Jerking the car door open, I jumped in quickly, but before slamming it shut, I heard Ian shout out, “I’m praying you have a really good day.” Yeah, right! I wasn’t in the mood to hear that. Standing in the doorway in his blue pajamas and with a hopeful smile on his face, my husband was waving like a man who really wanted his wife happy before she went to work. But I didn’t want to have a really good day at work. I wanted to have a really good day at home.
I couldn’t help smiling at him, though, as I thought about how many times in the past 33 years he must have said those same words to me. And even more importantly, how many times he had prayed that same prayer for me. But his words were not what I wanted to hear this morning. I wanted to be irritated. I wanted to be cranky. And I wanted to stay home. I’d been up since 4:00 AM, totally engrossed in a story I was writing, a story that was finally taking shape, and I was excited at this new endeavor into the world of fiction. The writing world of fiction anyway.

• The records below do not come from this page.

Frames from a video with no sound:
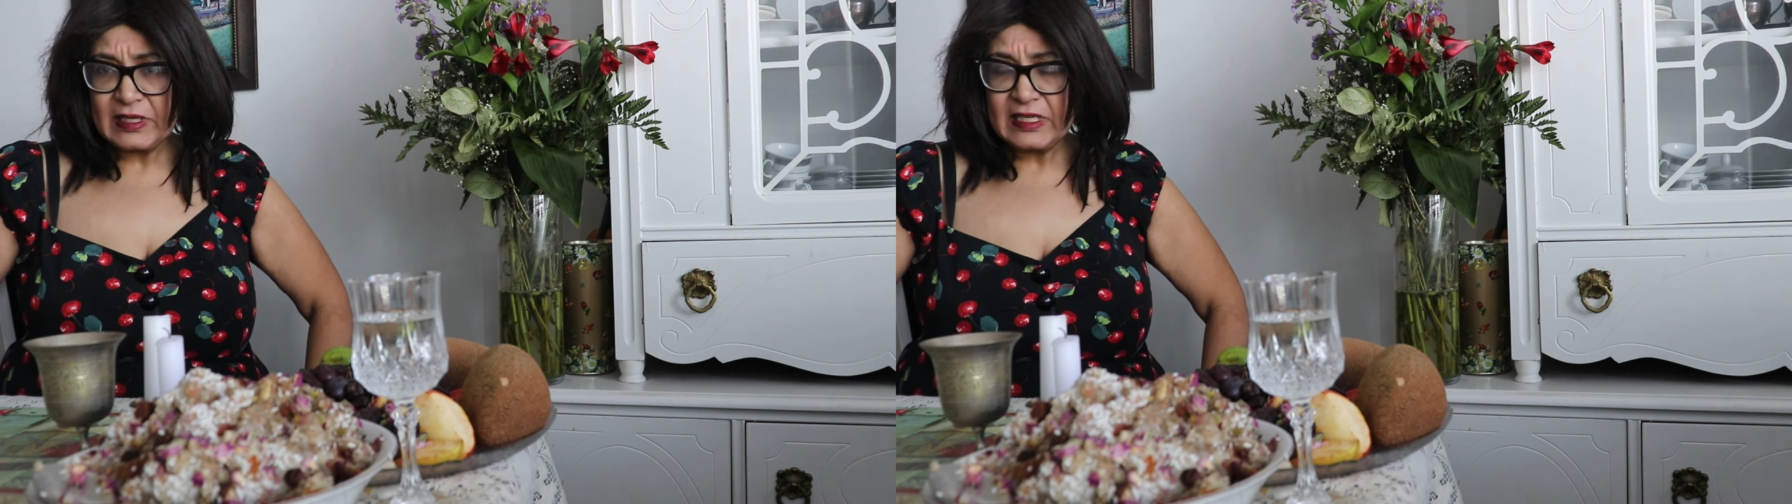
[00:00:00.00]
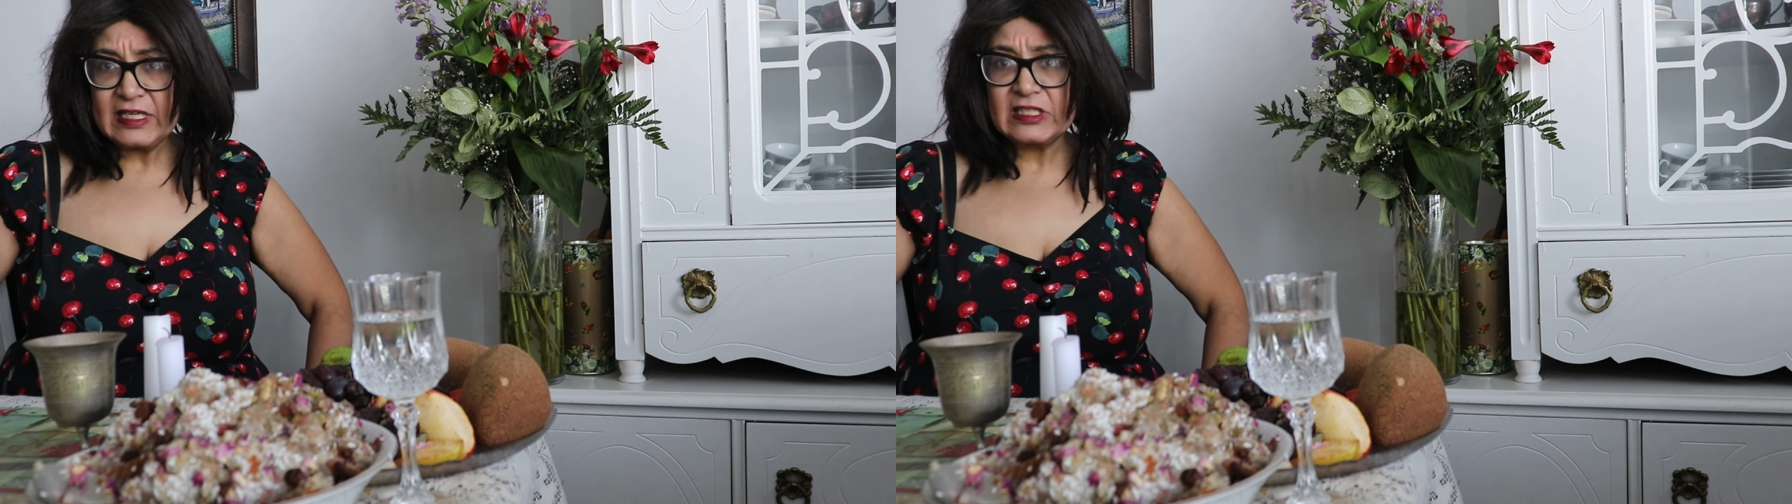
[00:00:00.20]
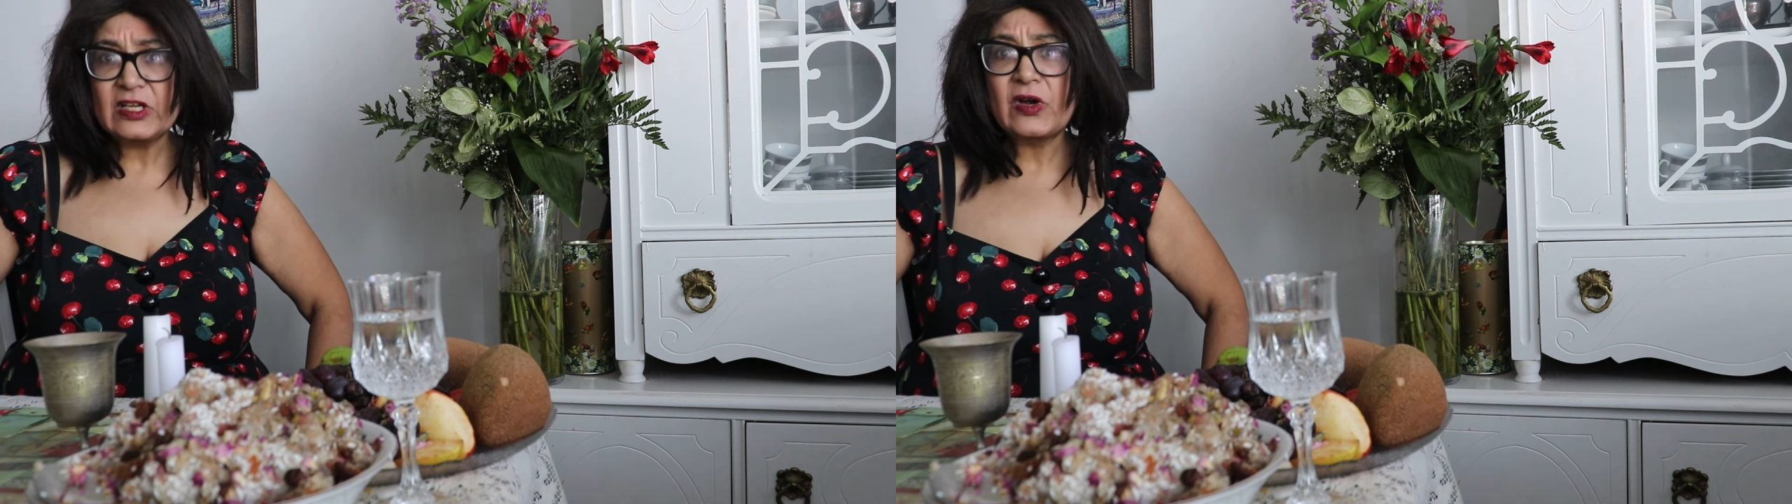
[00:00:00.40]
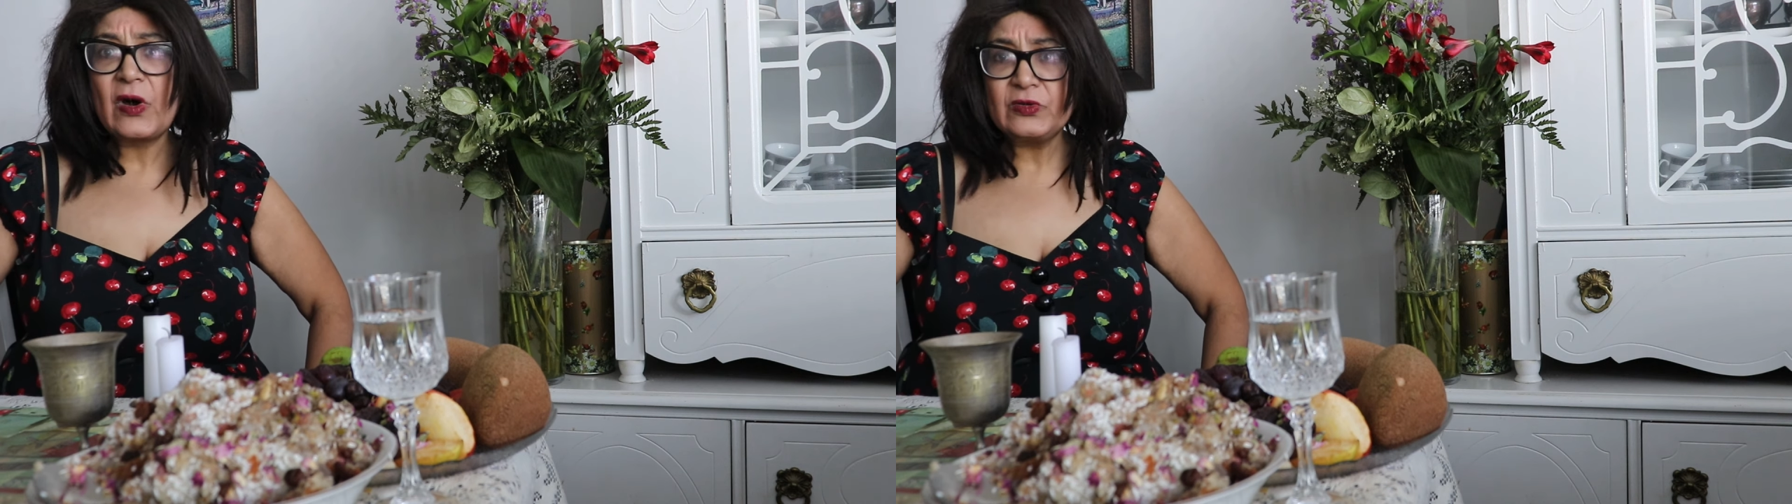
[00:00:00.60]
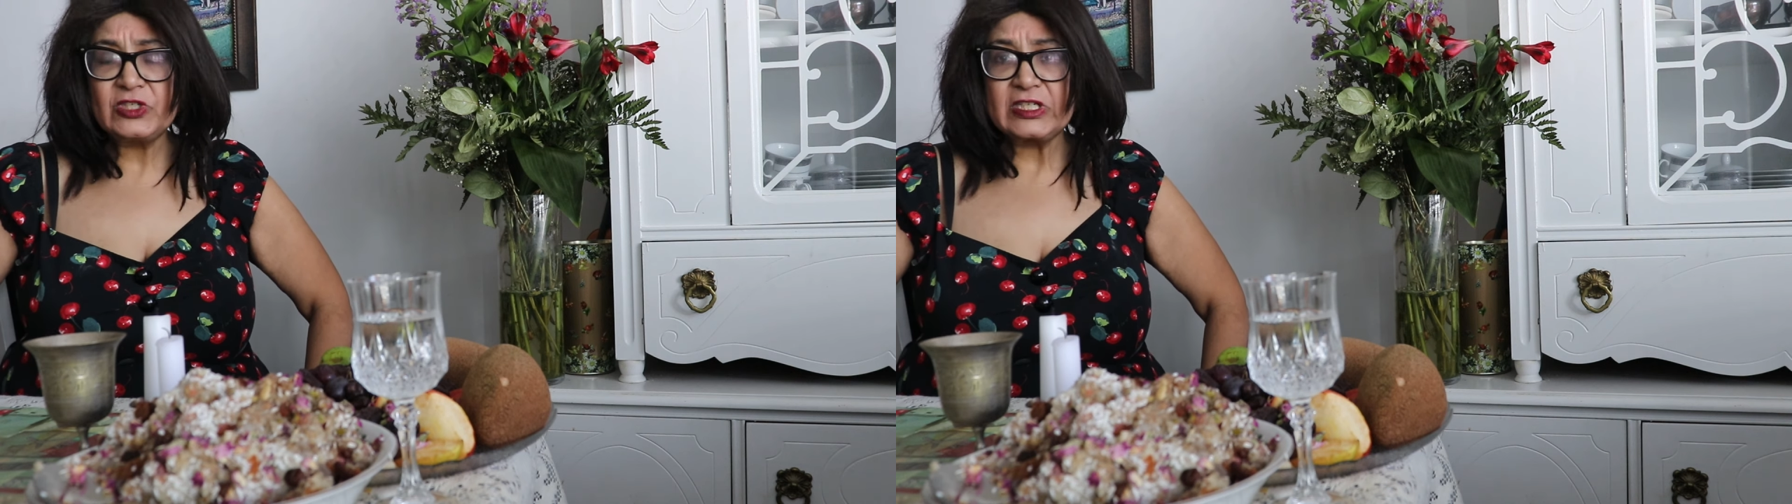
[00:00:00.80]
one is
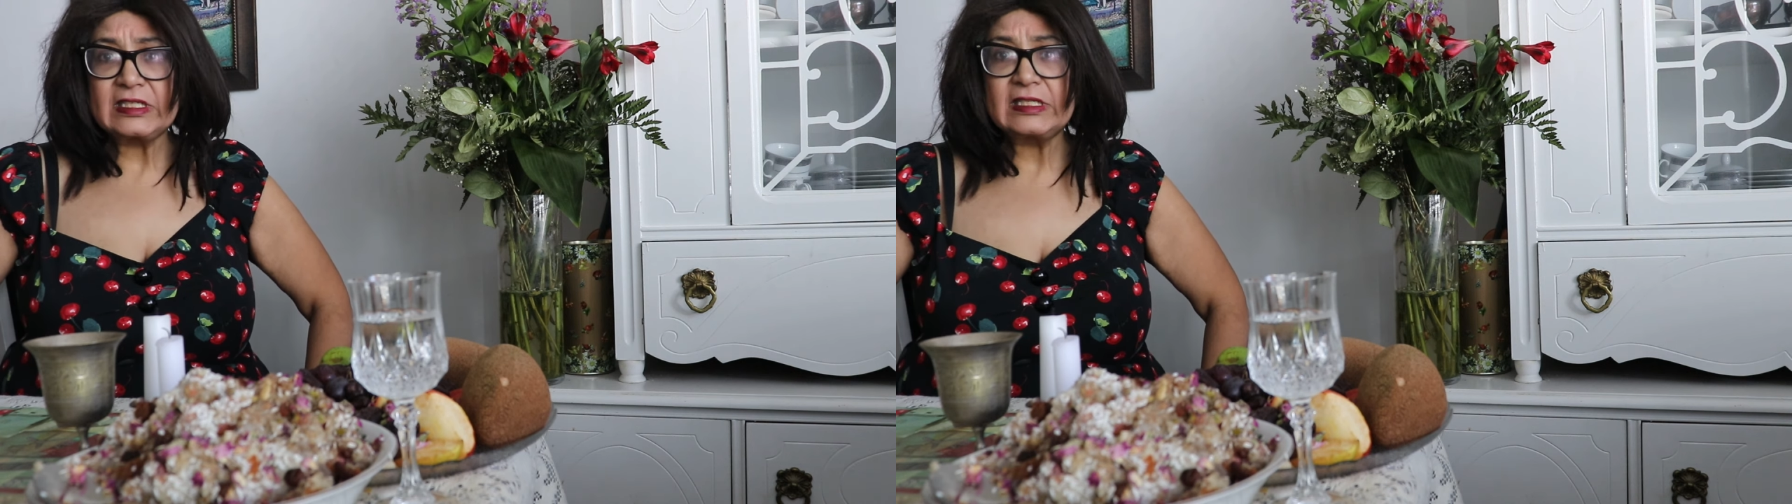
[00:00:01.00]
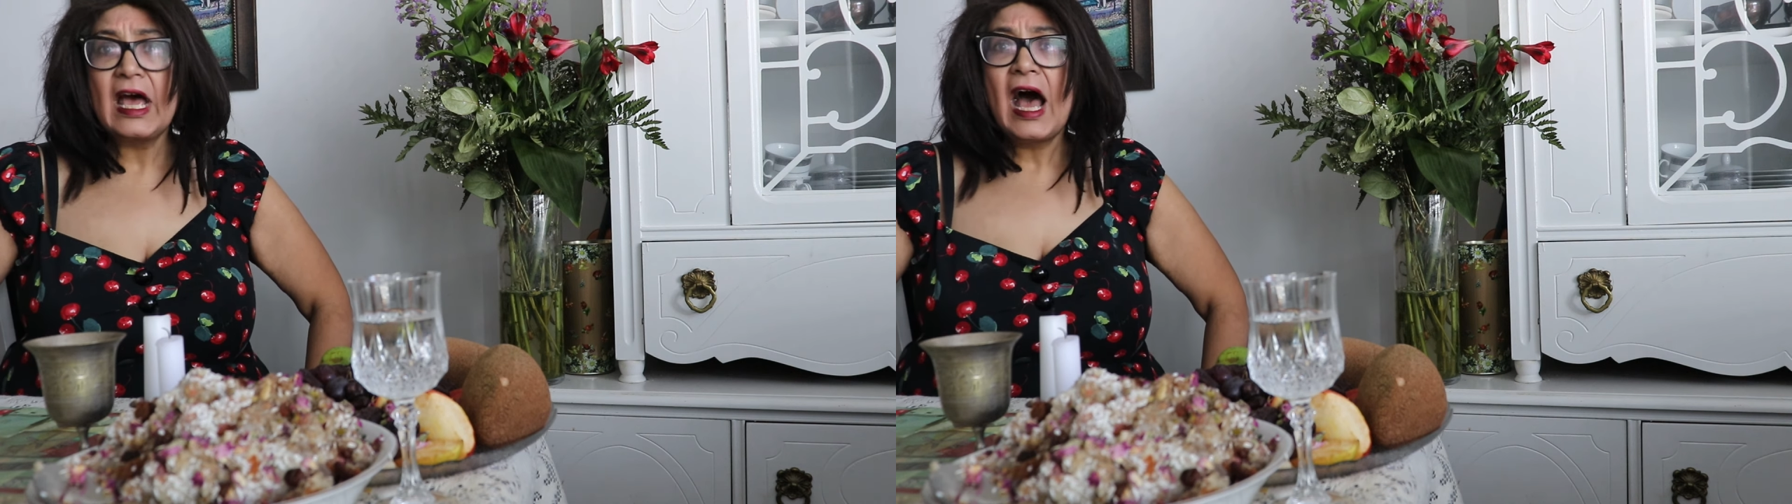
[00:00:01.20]
Cochin.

But griping’s grip began to lessen, replaced slowly by the memory of Ian’s grin, which I couldn’t get out of my mind. He had no idea how many times that grin or those words had helped me get through a trying day. And then, there’s his prayer. For me, no one prays like my husband. Straightforward. Direct. Exactly what’s on his mind. No beating around the bush. Usually asking for forgiveness before he asks for anything else. Usually with emotion right beneath the surface. His prayers are as felt by me as they are heard by God.
Then I saw it. One elegantly poised deer, motionless on the side of the road. Slowing down to savor the sight, I saw more - two, three, four, five…there were six. Standing aloof from each other, yet stronger together, before they gracefully galloped across the road and disappeared into the bush. A peaceful sight to still anyone’s turbulent thoughts. “Be still and know that I am God.”
And I couldn’t help but be still. Then it happened as it does so often. Those six deer reminded me of the morning when several more deer dashed to the front of the school, gracefully pirouetting, before disappearing into that same bush, leaving me spellbound by a riveting performance that would have rivaled the Nutcracker.
And that thought made me think of all the deer at Red Deer Farm, a place where herds of deer transfixed all who drove by. Which made me think of the lady who had owned that farm and a Bible study lesson she had once taught at CBS three decades ago. I don’t remember what the lesson was, but remembering her made me think of all the other women from those early years of Bible study and how much we loved each other. How I used to enjoy those Mondays and Tuesdays as we prayed and prepared together. How close I grew to God during those years.
And before I knew it, I was praising God. Thankful. Grateful. For my family. For my friends. For God. For his total involvement in my life.
Jumping out of my car after quickly parking in front of the school, I eagerly -- yes, eagerly -- walked into the building. A new day had begun. A day I’ll never have again. A day to rid myself of worthless thoughts and ponder worthy thoughts of God. A day God had already begun to make himself known.
“Turn my eyes away from worthless things. Give me a new life in your ways” (Psalm 119:37 Good News).